La joven que había pedido la palabra sonrió con gesto condescendiente.
—¿Podemos saber qué películas está buscando este año?
—No busco películas por años, querida, es un proceso continuo. Veamos si esto le abre el apetito. ¿Puede creer que Karloff y Lugosi hicieron juntos aquí, en Gran Bretaña, una película que nadie ha visto hasta ahora? La historia de fantasmas victoriana en la que se basó parece haber desaparecido, y la película ya fue condenada desde antes de haber sido finalizada. Esto ocurría en los años treinta, cuando se suponía que ya estábamos hartos de ver películas de terror, pero tengo la impresión de que ésta molestó particularmente a personas que se encontraban en posiciones muy altas. Espero que pronto tengamos la oportunidad de juzgar por nosotros mismos.
Graham extendió las manos hacia la cámara como si estuviera ofreciendo un tesoro, y la cinta terminó. Sandy la rebobinó y volvió a verla entera. Era mejor dejarlo hablar a él y reducir la intervención del locutor al mínimo. No habría tiempo para hablar de su infancia con sus padres en el pequeño piso sobre el Támesis; ni de que había obtenido las peores notas del colegio, y que por eso se puso a trabajar en el mercado de Covent Carden; ni de que entonces se gastaba casi todo su sueldo en ir al cine; ni de cómo había cambiado su vida cuando había visto una gran pila de latas de celuloide en un puesto del mercado.
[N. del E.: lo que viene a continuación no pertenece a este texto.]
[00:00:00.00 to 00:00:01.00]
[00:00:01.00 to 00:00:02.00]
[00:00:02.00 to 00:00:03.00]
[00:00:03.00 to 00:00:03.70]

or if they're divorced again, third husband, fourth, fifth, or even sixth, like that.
Utilizó la mitad de los comentarios sobre los malos tratos al cine y la mayor parte de la respuesta sobre la película de terror. «Fue la última película que recuperó», escribió entonces, «pero le fue robada antes de poder mostrarla a nadie. Rogamos a cualquier persona que posea alguna información que se ponga en contacto con la policía».
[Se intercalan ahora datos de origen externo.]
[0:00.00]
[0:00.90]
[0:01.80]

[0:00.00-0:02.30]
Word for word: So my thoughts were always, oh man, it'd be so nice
¿Era apropiado? Había que encontrar la película, como homenaje a Graham. Salió de la sala de montaje y echó a andar por el pasillo para enseñárselo a Phyl; era como si sus pies no tocaran el suelo. El amanecer se filtraba por la ventana del final del pasillo. Una nube ocultó el sol, y Sandy vio la mancha alargada caer al otro lado del cristal y oyó el sordo golpe de Graham al golpear el suelo.
—Phyl —exclamó, y al oír su propia voz también el resto de su cuerpo comenzó a temblar.